Sun Pharma beat Trendlyne’s Forecaster revenue and profit estimates in Q3FY22. Sun Pharma’s revenue rose 12% to Rs 9,863.1 crore and its profits increased by 7.6% to Rs 2,058.8 crore. Its operating profit margin remained flat despite the prevailing pricing pressure in the US formulations business. The company’s management believes that emerging markets continue to be the key focus area to grow in order to diversify its geographical mix and to move towards higher-margin products. ICICI Securities has a ‘BUY’ rating on Sun Pharma with a target price of Rs 1,075, indicating an upside of 30%. The brokerage expects the company’s revenue to grow at a CAGR of 10.5% over FY21-24E. However, in the short term, the Russia-Ukraine war might slow revenue growth.
- JSW Steel: This steel maker's stock was up by 2.4% on Wednesday as the Russia-Ukraine conflict intensified. The Nifty Metal index rose 4% on Monday, as analysts from Edelweiss predict a positive upturn for steel stocks.
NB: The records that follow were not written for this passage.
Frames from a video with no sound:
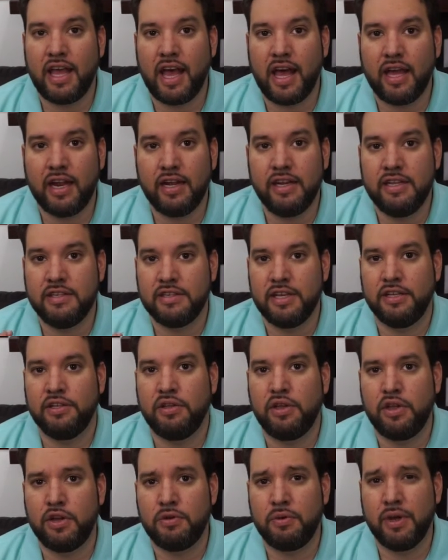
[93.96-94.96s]
had a Nintendo
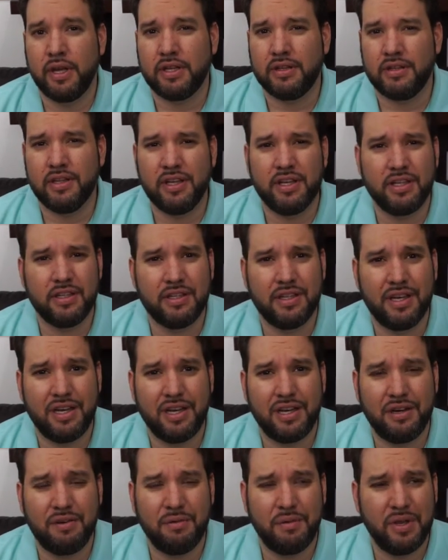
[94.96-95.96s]
Direct, and
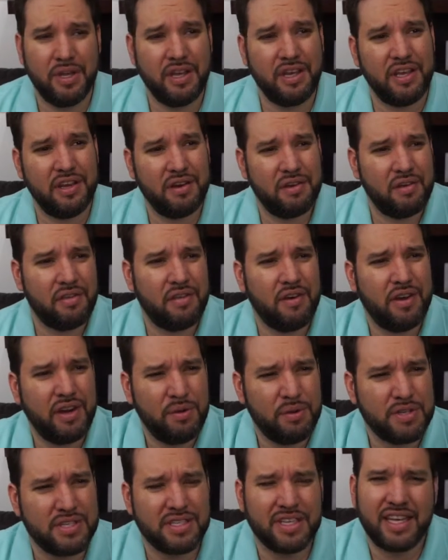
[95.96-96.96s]
uh, we here thought
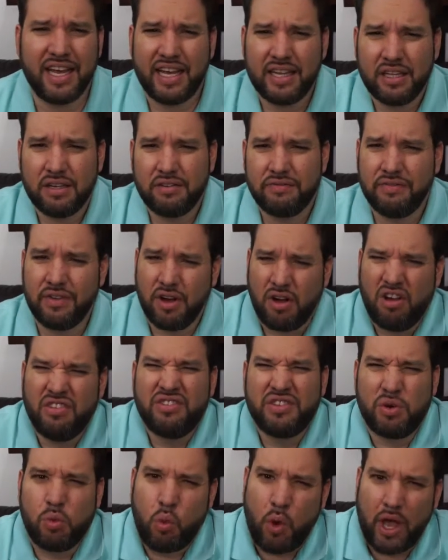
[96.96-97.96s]
it was kind of
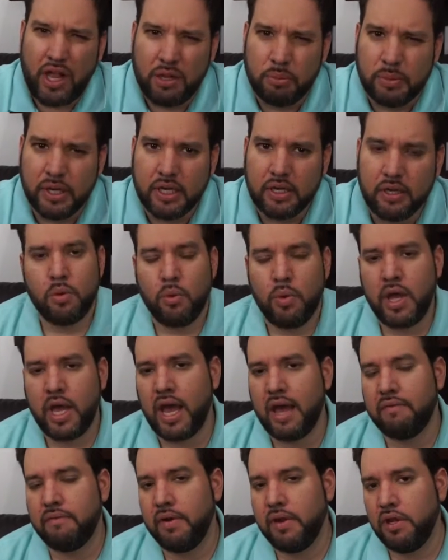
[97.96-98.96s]
underwhelming. We
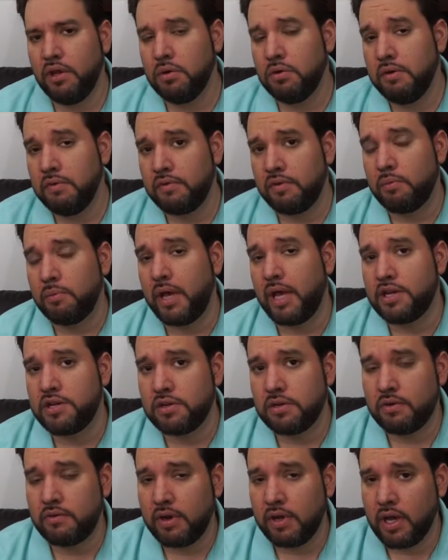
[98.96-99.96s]
have new
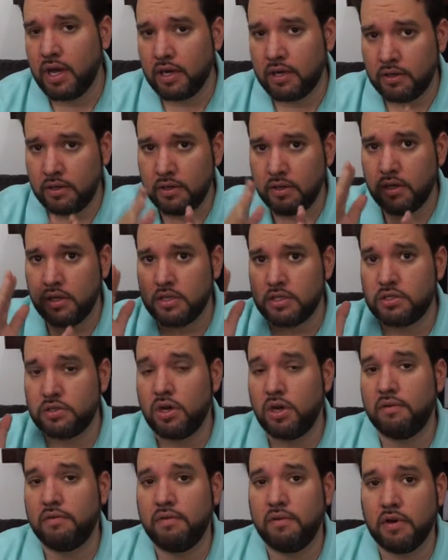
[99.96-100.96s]
information regarding
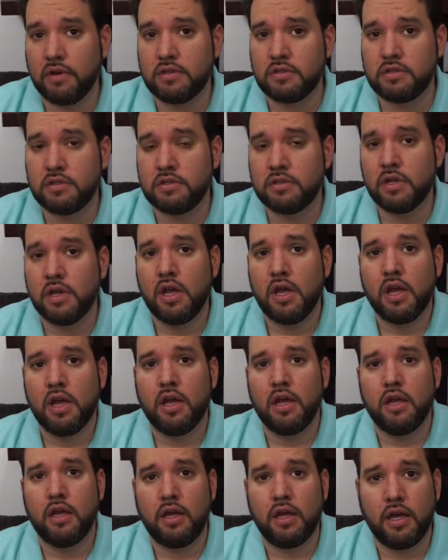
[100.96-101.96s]
Star Fox.
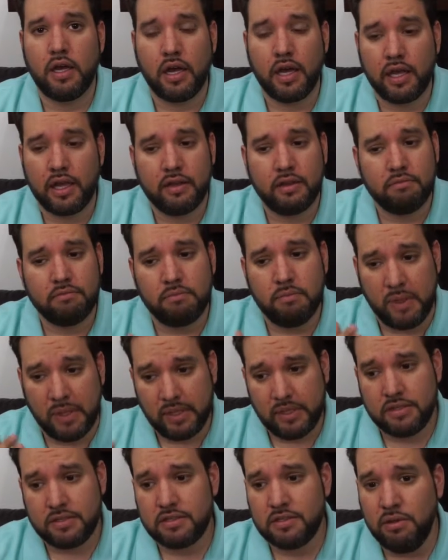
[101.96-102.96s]
Uh, it, I
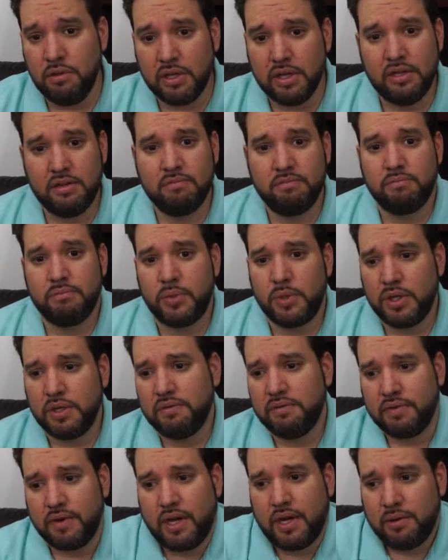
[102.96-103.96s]
mean, it's looking pretty
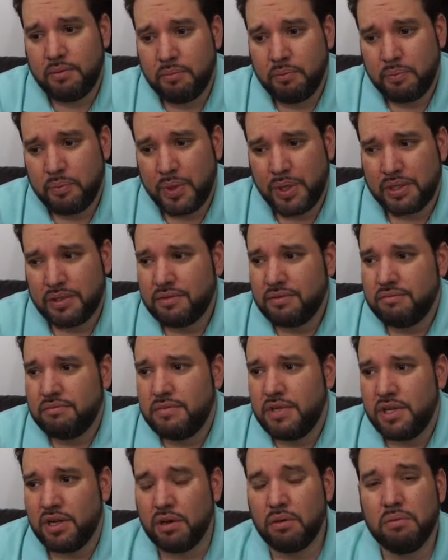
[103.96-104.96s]
fun, but
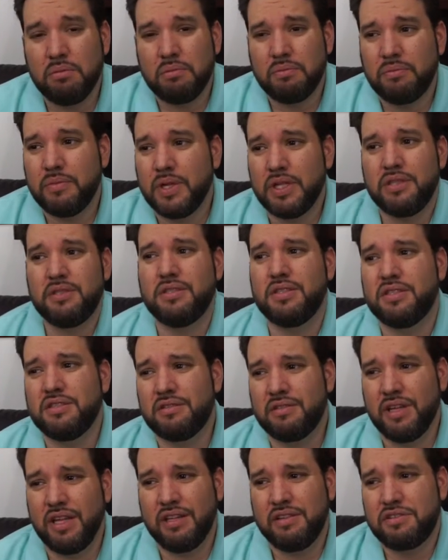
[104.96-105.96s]
you know, it's,
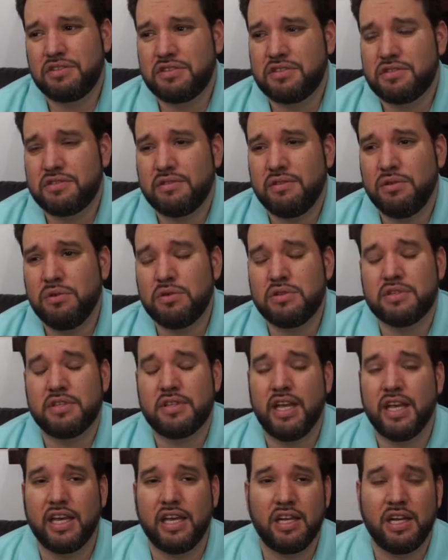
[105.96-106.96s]
it just looks
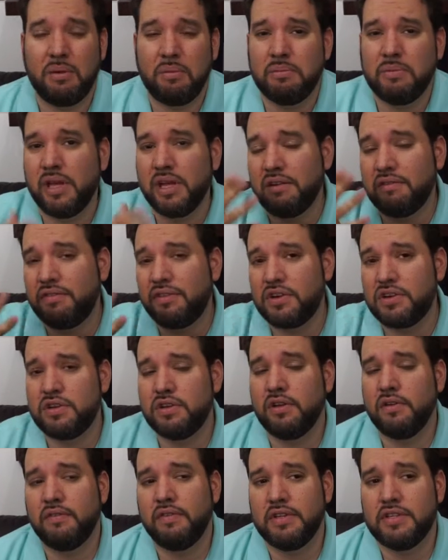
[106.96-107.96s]
like an updated
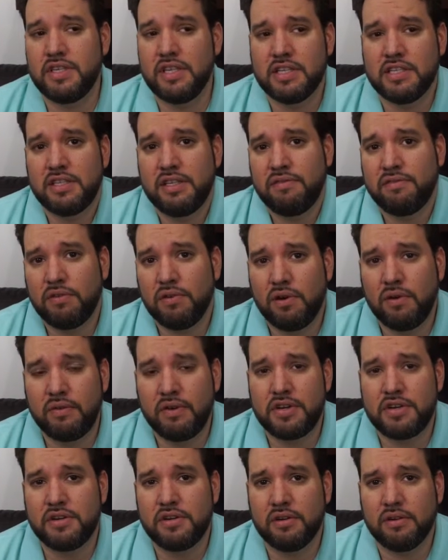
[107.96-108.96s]
version of the sixty-four
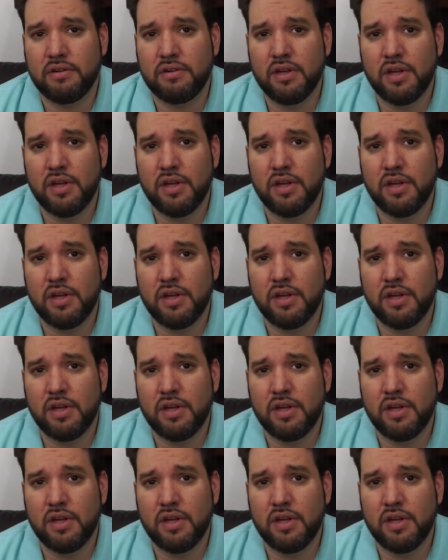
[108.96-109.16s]
version,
Russia and Ukraine constitute around 10-11% of the global steel export market. If the conflict extends, it may hamper short to medium-term supplies in the European markets. This may prove beneficial for Indian steel makers as Europe imports almost 12% of steel from India. JSW Steel commenced commercial production at its Dolvi plant and is on the way to ramp up production in FY23. The company plans to increase its domestic production to 350 lakh tonnes per annum. The company’s steel production was up 15% YoY to 16.5 lakh tonnes in January 2022.
Analysts from BOB Capital Markets expect robust cash flows to help reduce its net debt by 1.2X by FY24. BOB Caps is positive on the stock and raised its target price by 22% to Rs 810 maintaining a ‘Buy’ rating. However, analysts from ICICI Securities and Prabhudas Lilladher are sceptical because of lower EBITDA in Q3FY22 as consolidated EBITDA fell 12% QoQ to Rs 9,132 crore. Another hiccup is the rising cost of coking coal which may shoot up the cost of raw material consumption. However, the management says the rise in price is well within the company’s guidance.